Given the diminished returns from cash and core bonds (Neutral US & EU Govies and US Investment Grade), investors need to cast a wider net for yield. Emerging-market debt in local currency (Overweight EM Local Currency) stands out, offering an average yield close to 6% and supported by resilient domestic fundamentals and stronger currencies. Beyond public markets, lower-risk private credit strategies provide stable mid-to-high single-digit yields for investors willing to accept moderate illiquidity. 

Can the equities bull run continue?

In a macro bull cycle, the third year is on average the lowest in terms of performance, accompanied by heightened volatility. Starting our most recent macro bull cycle from 2023 (two consecutive years of > 20% on the S&P 500), all evidences suggest that we are right on schedule, and that the strong uptrend is likely to resume in 2026.

This also ties in perfectly with encouraging macro conditions. Global equity markets are showing incredible strength on the back of economic resilience, strong corporate earnings across the board as well as easy monetary positioning. Additionally, record share buybacks and potential rotation from money market funds (over USD 7 trillion in US money market funds alone) are possible tailwinds for the bull market to continue. Therefore, we maintain our global equities positive outlook despite stretched US stock valuations.

What are our key convictions in equities?

We believe investors should start thinking about balancing risk and reward. Although the later stages of bull markets can deliver the most explosive gains, volatility is increasing. We encourage market participation while simultaneously locking in profits and limiting risks to the downside in the event of a market correction.

As such, our key preference remains for non-US equities, such as China, Japan, UK and India. In terms of sector, we have a slight defensive tilt and like healthcare and utilities. That being said, we are also big believers of megatrends such as AI, data centers and alternate sources of energy. For 2026, we also recommending Asia, which remains a dynamic growth region, underpinned by strong domestic demand, rapid technological progress (AI) and structural plus corporate governance reforms. Despite the challenges, Asian equities offer compelling long-term return potential, driven by favourable valuations, superior earnings growth and portfolio diversification benefits. Additionally, foreign investors remain underexposed to Asian stock markets thus far.

Is the commodity super cycle here to stay?

After years of relatively cheap material cost, we are now firmly in an age of resource scarcity. Three factors have ushered in this new era for commodities: i) rising demand for electricity and strategic metals owing to growing investment in technology and defence; ii) the inability to meet this rising demand given a historic underinvestment in new mining and refining capacity for these commodities, and iii) the greater use of resource supply serving as geopolitical leverage between countries.
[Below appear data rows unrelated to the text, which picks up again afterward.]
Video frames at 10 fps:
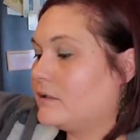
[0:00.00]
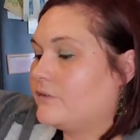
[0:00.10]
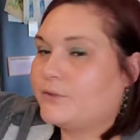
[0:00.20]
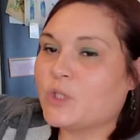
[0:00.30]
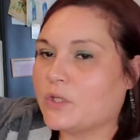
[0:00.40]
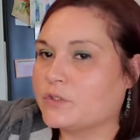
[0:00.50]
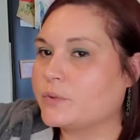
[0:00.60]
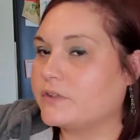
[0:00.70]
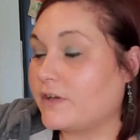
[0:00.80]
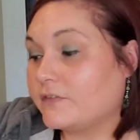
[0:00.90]
And for
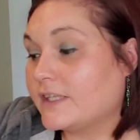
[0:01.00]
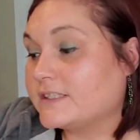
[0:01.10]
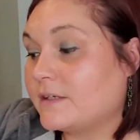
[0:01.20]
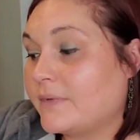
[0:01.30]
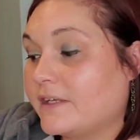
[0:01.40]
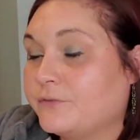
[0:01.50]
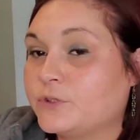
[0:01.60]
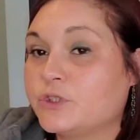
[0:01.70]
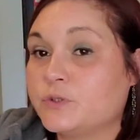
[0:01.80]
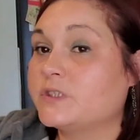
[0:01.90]
$1.25, that's not bad for
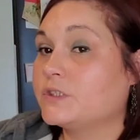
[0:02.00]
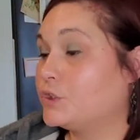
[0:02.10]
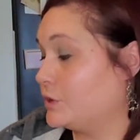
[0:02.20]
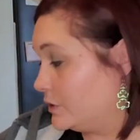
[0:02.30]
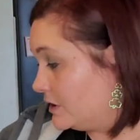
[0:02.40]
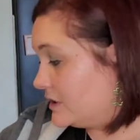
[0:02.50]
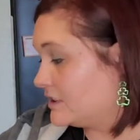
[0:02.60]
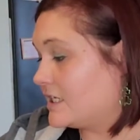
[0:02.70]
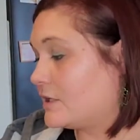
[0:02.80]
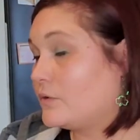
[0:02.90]
juice because juice
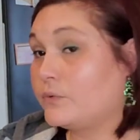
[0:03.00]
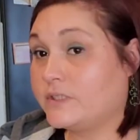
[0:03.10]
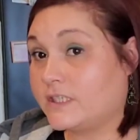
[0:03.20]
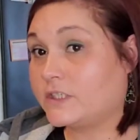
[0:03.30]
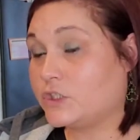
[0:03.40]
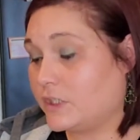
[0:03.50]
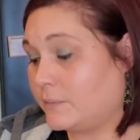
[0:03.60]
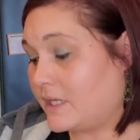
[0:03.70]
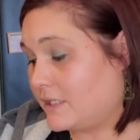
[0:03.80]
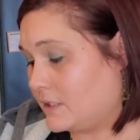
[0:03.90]
is not always that
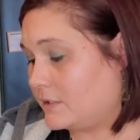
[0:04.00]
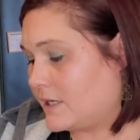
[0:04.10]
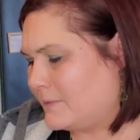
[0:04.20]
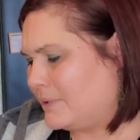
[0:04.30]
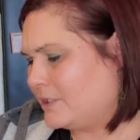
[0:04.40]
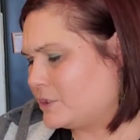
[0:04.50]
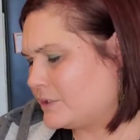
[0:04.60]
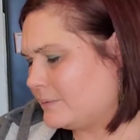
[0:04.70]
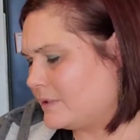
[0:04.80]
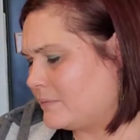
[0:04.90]
cheap. And then I picked
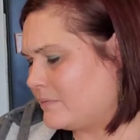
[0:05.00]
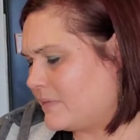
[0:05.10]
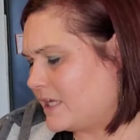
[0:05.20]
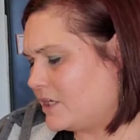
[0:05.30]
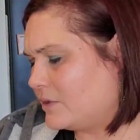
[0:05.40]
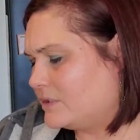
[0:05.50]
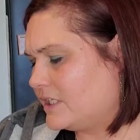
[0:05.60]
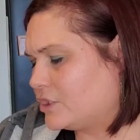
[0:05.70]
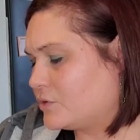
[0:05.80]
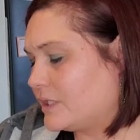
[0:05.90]
her up the mango
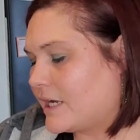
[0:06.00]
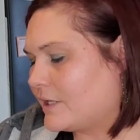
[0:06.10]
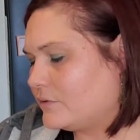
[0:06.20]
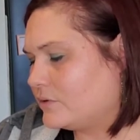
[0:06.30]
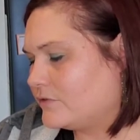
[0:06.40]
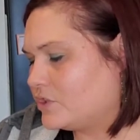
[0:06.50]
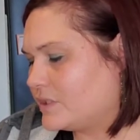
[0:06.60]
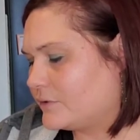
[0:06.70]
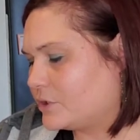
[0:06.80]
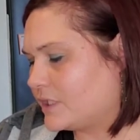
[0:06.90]
tangerine. I don't know if she's
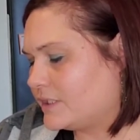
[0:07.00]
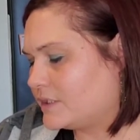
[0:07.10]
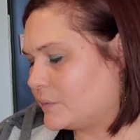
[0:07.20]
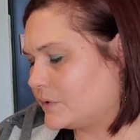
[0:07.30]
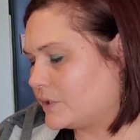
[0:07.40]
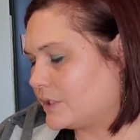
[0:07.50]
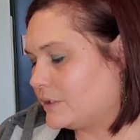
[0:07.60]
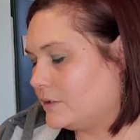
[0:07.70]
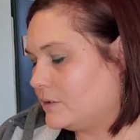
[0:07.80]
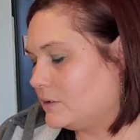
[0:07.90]
ever tried this one or not
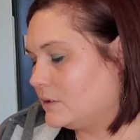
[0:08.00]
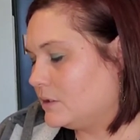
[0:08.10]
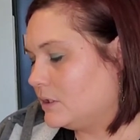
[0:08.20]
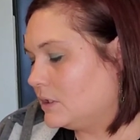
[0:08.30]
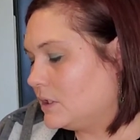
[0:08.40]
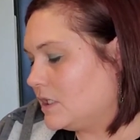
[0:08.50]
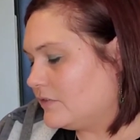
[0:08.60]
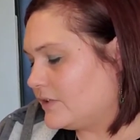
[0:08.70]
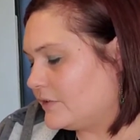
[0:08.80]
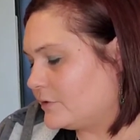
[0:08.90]

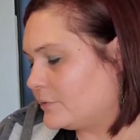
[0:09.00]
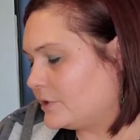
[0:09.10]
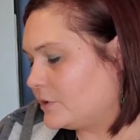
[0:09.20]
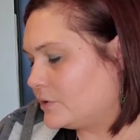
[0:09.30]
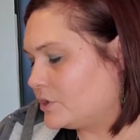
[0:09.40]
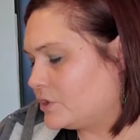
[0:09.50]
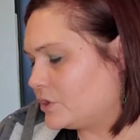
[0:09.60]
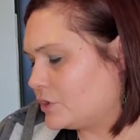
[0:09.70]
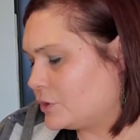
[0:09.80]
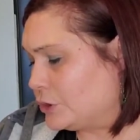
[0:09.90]
flavored reduced
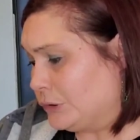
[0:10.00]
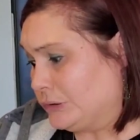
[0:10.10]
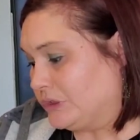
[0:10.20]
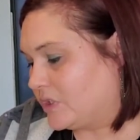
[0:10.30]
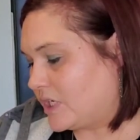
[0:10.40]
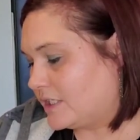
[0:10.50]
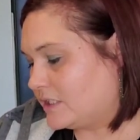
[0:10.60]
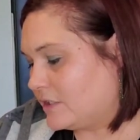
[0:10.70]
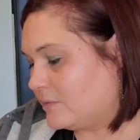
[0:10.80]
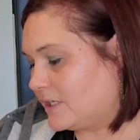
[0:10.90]
sugar juice
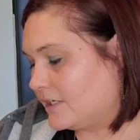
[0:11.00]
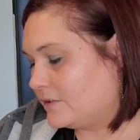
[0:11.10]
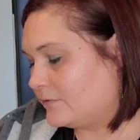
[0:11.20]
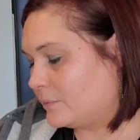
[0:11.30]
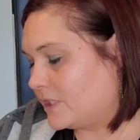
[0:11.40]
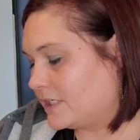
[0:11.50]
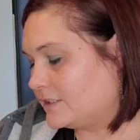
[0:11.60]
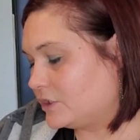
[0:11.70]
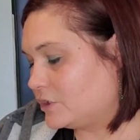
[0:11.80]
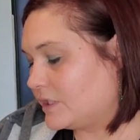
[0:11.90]
cocktail blend from
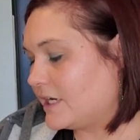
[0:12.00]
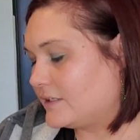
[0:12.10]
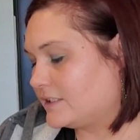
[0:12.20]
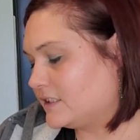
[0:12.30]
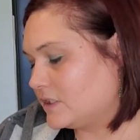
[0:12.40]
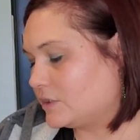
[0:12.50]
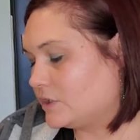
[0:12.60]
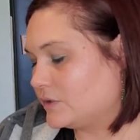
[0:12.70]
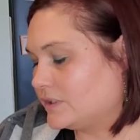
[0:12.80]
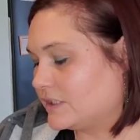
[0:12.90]
concentrate, and this is
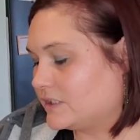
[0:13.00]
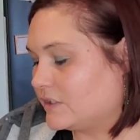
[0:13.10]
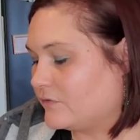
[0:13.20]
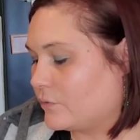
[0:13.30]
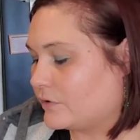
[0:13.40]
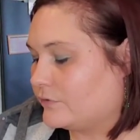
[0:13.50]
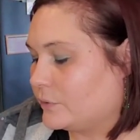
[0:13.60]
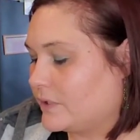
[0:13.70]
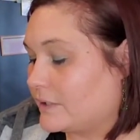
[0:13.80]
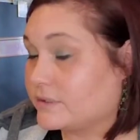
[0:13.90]
also 64
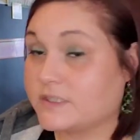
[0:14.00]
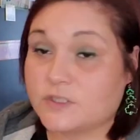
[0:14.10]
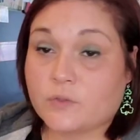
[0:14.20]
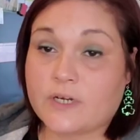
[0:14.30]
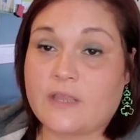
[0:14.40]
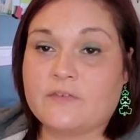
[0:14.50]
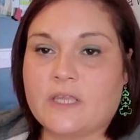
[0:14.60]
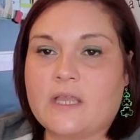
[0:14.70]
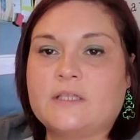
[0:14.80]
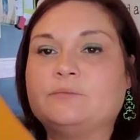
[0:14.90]
fluid ounces or half a
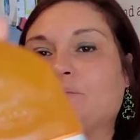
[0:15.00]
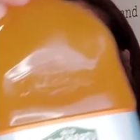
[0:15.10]
gallon.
Overall, we see a long-run bull market for commodities.

We maintain our Overweight view on industrial metals despite recent rallies. We remain most positive on copper, aluminium, uranium (strong demand growth for nuclear energy / data centers). The era of lower commodity prices is firmly over, particularly given the long lead time between rising commodity prices and capital investment in new mining and refining capacity. Going forward, the importance of critical minerals and energy security will also grow, thanks to the recent rise of tariffs, deglobalisation and mounting conflicts. 
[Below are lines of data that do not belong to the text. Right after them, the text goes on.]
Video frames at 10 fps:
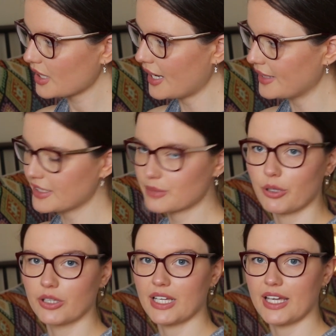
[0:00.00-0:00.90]
at this
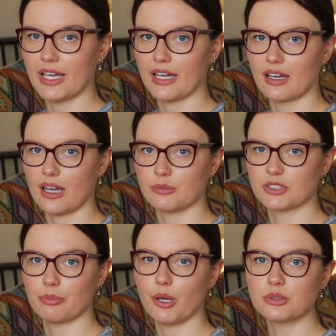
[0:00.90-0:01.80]
point here, I'm
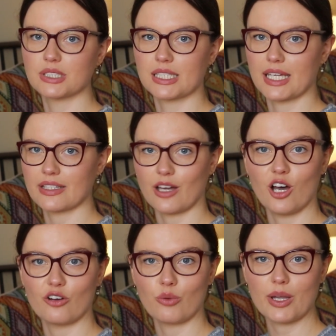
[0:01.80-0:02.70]
supposedly at the
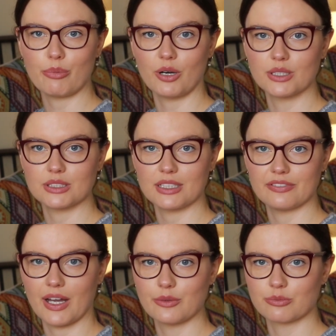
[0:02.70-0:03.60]
halfway point
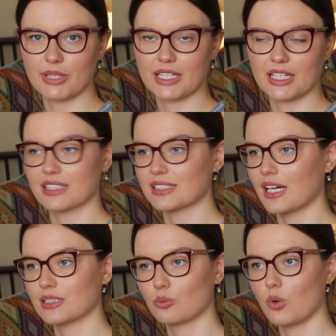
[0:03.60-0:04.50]
if I was making a
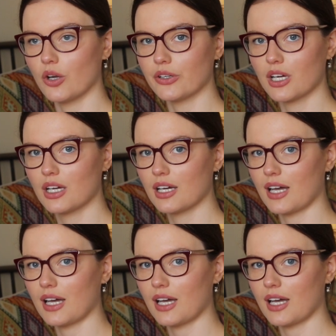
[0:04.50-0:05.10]
size 1.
Meanwhile, precious metals benefit from a different source of increasing demand, principally driven by the desire for de-dollarisation by sovereign nations and central banks outside the US. This coupled with the ever-increasing geopolitical uncertainties, drove gold and silver to new all-time highs in the face of limited primary supply growth. We stay Neutral on precious metals near term (Gold TP 4500, Silver TP 60) given the extremely stretched momentum and positioning. However, in the longer term, we see further upside potential, hence pullbacks should be viewed as accumulation opportunity.